Lady Macbeth of Mtsensk is on in Melbourne until May 9. If you only go to one opera in your life, make this the one. I’d use the ‘c’ word, if only it had not been abused so. Two people leave a film: ‘That was SO confronting’ ‘You mean, the way he asked for –‘ ‘Yes, milk in his long black’. But truly Lady Macbeth is a deeply moving, gut-wrenching production with fabulous music, a great libretto and a wonderful cast.

Who Killed Emma Bovary?
Adapted by Colin Duckworth in his usual impeccable manner it is on at Stork Theatre’s new home in St Kilda until May 10. Booking details below. Emmaline Carroll holds the audience throughout with her portrayal of Emma, while Adrian Mulraney plays all the other roles to perfection as usual.

stork-theatre1

Realism by Paul Galloway at MTC

I can recall the last time the MTC did something that excited me. It was Copenhagen and it was too long ago. If you want safe, professional theatre the MTC’s the place. If you want something that will excite you like you haven’t been excited since your first ever visit to the theatre, go to Red Stitch. The amazing thing is that Red Stitch, despite being brave, has almost no duds.

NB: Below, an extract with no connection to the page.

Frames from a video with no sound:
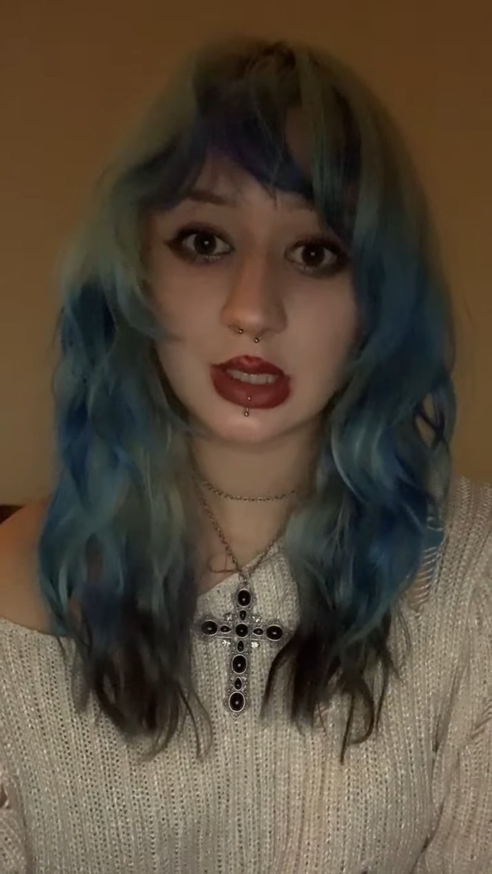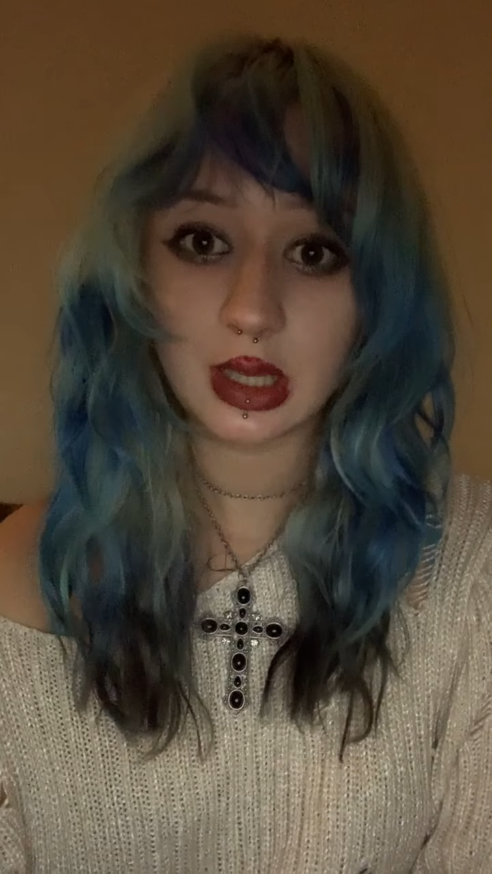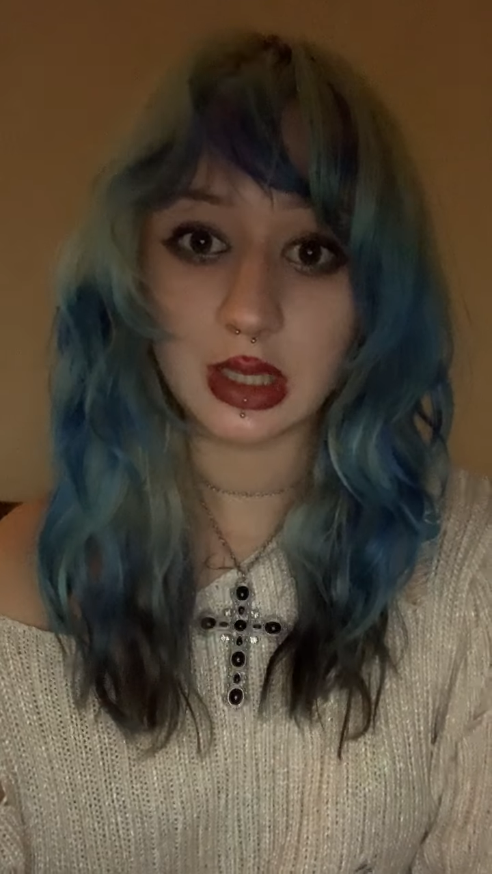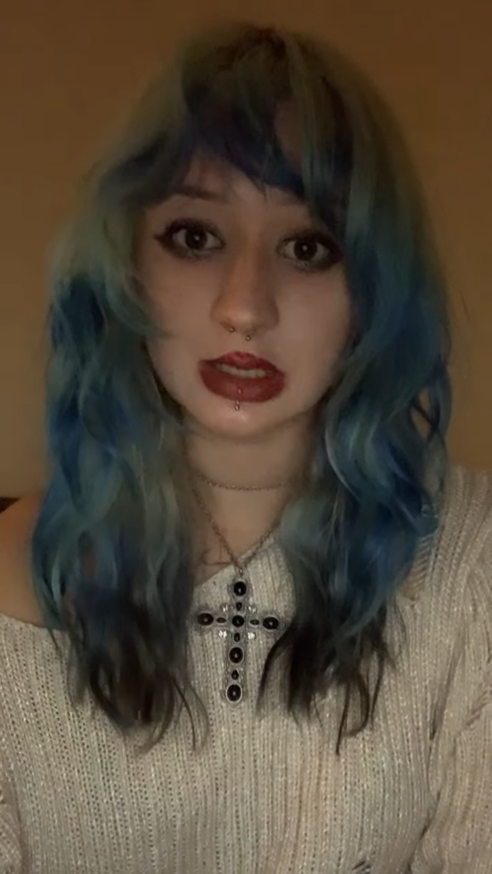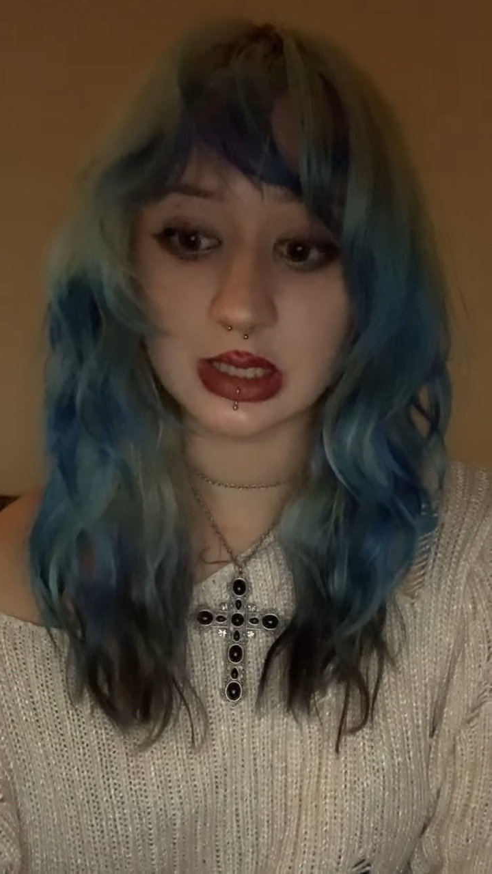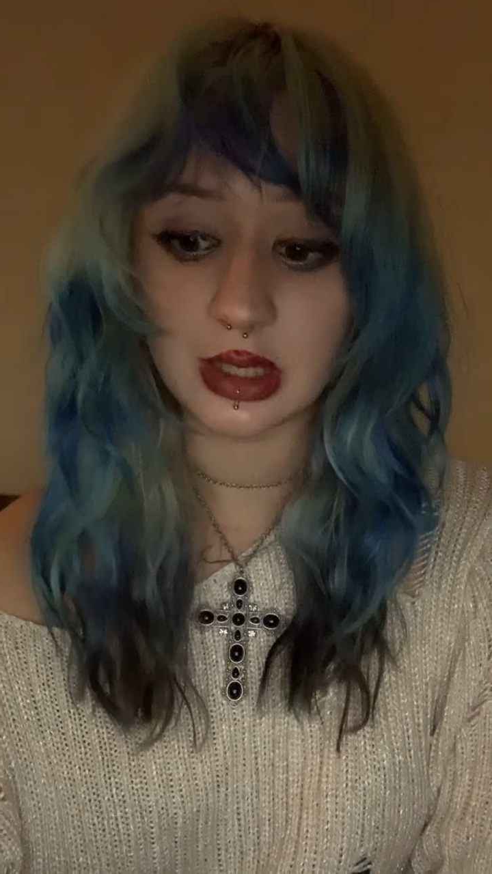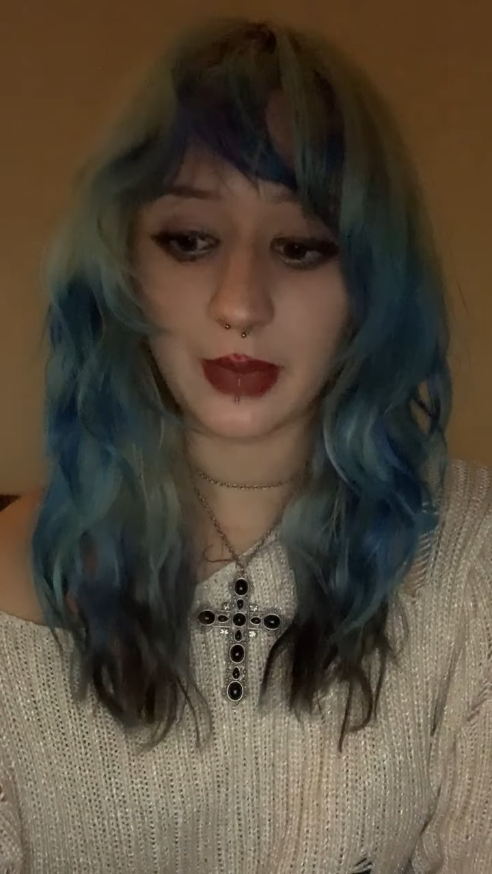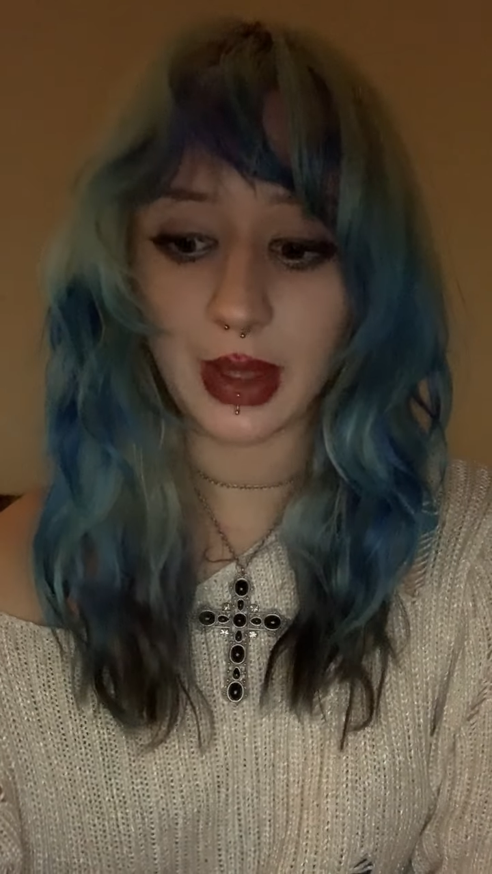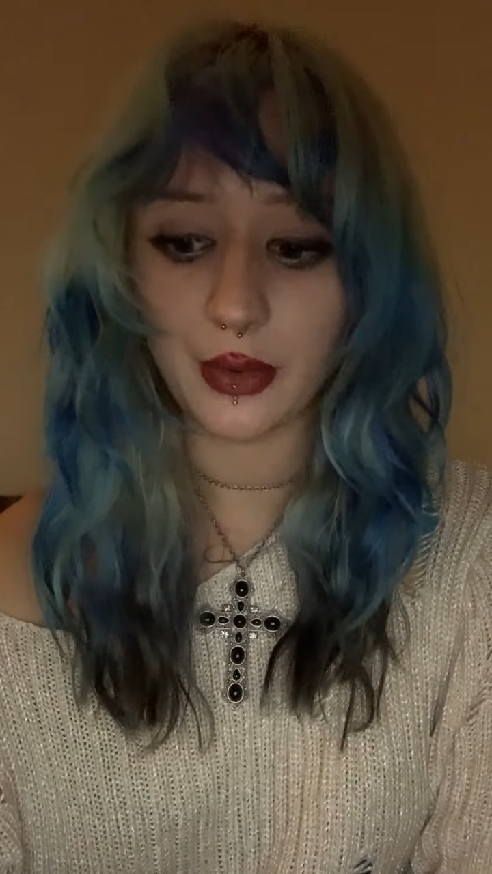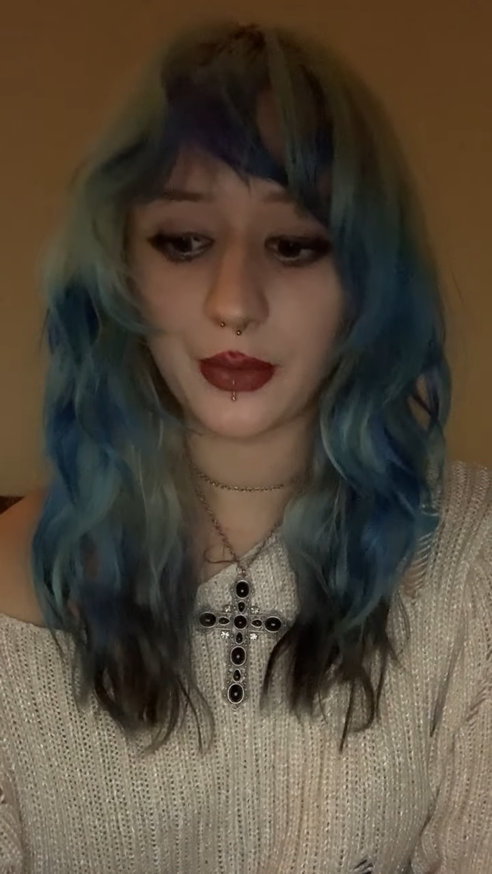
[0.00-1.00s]
easy to
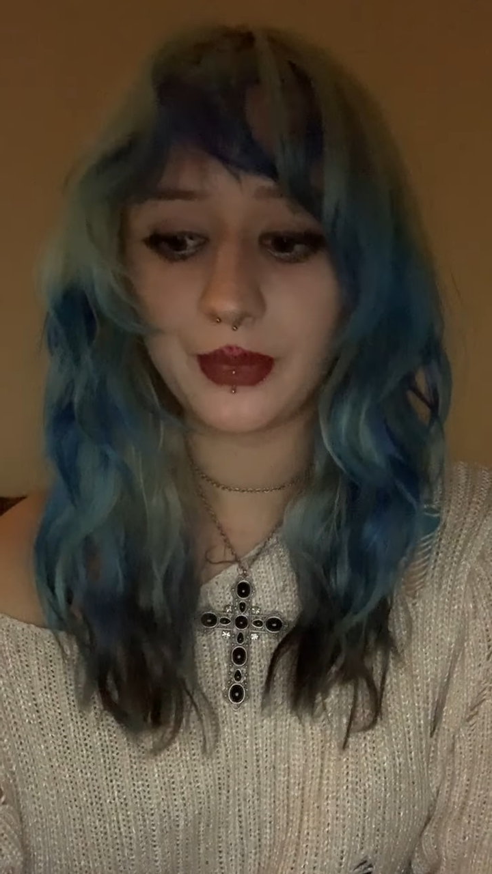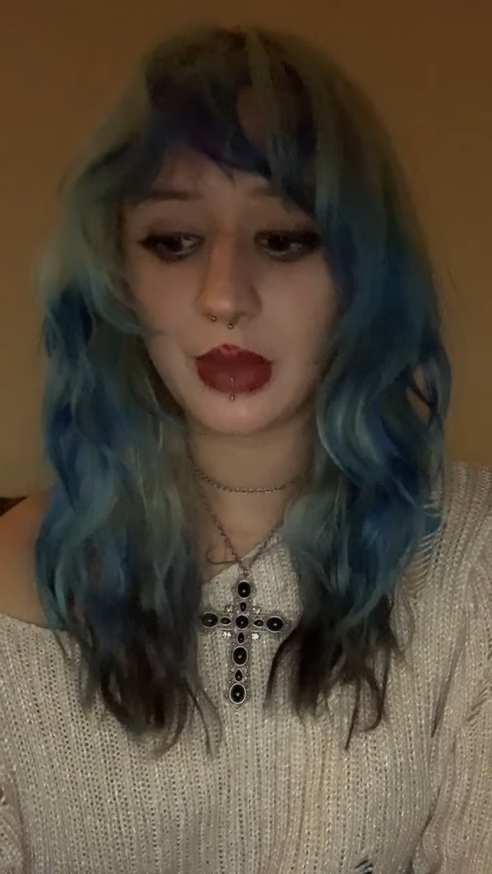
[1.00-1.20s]
pedal.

Still, the MTC has to come up with something special now and then and Realism by Paul Galloway is just that. I don’t want to describe it in detail as it will spoil the dramatic effect of what happens. Suffice to say it is hugely entertaining, almost a farce, while being as moving as a play must be which is fixed in Soviet Russia of the 1930s. It’s important that the cast is excellent: in the hands of lesser actors I don’t think this clever play would work.

Galloway talks about his life, writing and this play in particular here.

He says there that:

I love theatre because it’s not important. And long may it remain so. If it were important, Governments would be interested in it and they’d screw it up for everyone. In the Soviet Union under Stalin, the arts and literature became so important that people were murdered and imprisoned over it. Theatre should never be worth dying for. It should merely be worth living for—one of many things worth living for in a good and varied life. Who’d want it any other way? After all, what is pleasure but the feeling that arises from doing what you don’t need to do?

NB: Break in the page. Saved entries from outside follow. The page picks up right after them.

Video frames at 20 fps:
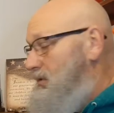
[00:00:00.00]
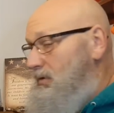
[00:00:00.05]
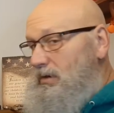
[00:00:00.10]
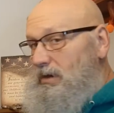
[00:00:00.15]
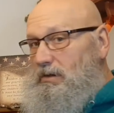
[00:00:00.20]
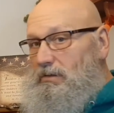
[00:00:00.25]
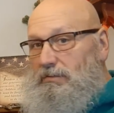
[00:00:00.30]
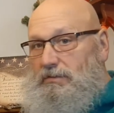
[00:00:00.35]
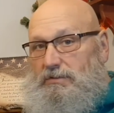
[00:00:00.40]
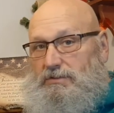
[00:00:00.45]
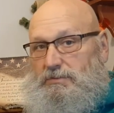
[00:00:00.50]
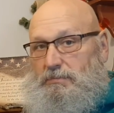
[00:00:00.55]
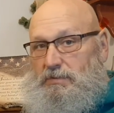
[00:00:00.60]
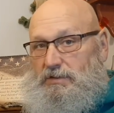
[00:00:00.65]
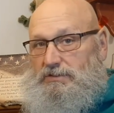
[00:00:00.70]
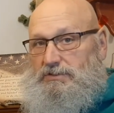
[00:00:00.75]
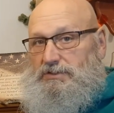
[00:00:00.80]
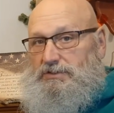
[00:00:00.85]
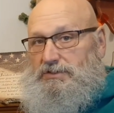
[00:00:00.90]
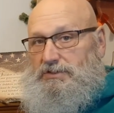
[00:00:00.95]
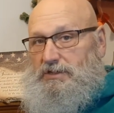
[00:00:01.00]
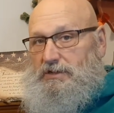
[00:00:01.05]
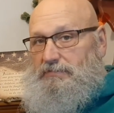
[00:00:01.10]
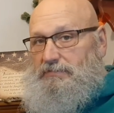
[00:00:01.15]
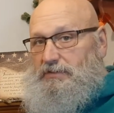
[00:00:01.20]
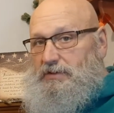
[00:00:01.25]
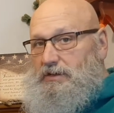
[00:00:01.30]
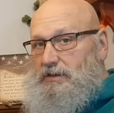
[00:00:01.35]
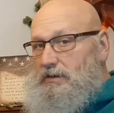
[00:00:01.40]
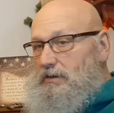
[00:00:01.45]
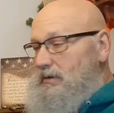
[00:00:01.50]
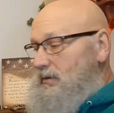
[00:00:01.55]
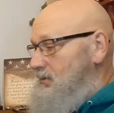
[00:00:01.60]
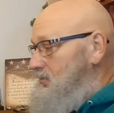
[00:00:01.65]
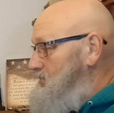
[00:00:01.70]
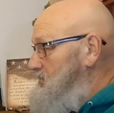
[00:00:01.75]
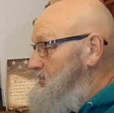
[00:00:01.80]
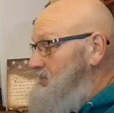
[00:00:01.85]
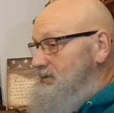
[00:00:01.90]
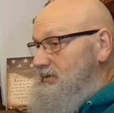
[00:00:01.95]
Well, there's a bunch of stuff in here,
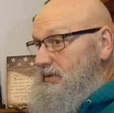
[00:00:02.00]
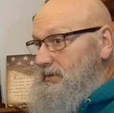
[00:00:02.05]
but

It’s a provocative thought and I can’t say that I altogether agree with it. It was the lot of the people Galloway writes about that they didn’t want to be important but were made so. Still, art – and theatre in particular – has from time to time seen its obligation to be part of a struggle. It has chosen to be there in the thick of it. Actually, the more I think about it the more I know Galloway is wrong. Theatre is important. Fortunately that does not mean it mustn’t be entertaining. I think Galloway, in Realism, manages to be both.

Stork Theatre is back!

This has got to be the highlight of the year for Melbourne theatre-goers.

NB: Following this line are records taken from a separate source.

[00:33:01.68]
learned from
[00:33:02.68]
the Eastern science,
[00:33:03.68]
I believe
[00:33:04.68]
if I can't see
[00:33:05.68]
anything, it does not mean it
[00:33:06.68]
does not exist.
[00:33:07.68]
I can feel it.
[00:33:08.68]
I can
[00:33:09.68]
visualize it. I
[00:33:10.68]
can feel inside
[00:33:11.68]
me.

My first experience of Stork was, alas, only a couple of years ago when I went to one of their famed Camus productions: The Outsider. I was hooked. Stork’s unique claim to fame might be that it specialises in the dramatisation of literature, rather than drama per se…or it might be that it is are just so good.

Last year saw the temporary demise of Stork Theatre when its home, The Stork Hotel, was demolished to build apartments. Clearly Melbourne needs more apartments while it has way too many small intimate theatre venues of quality. Melburnians will know what I mean…

It is so exciting to discover that they have finally found a new home in St Kilda and their first production of 2009 starts this Friday: Who Killed Emma Bovary? by the wonderful Colin Duckworth from Flaubert’s Madame Bovary.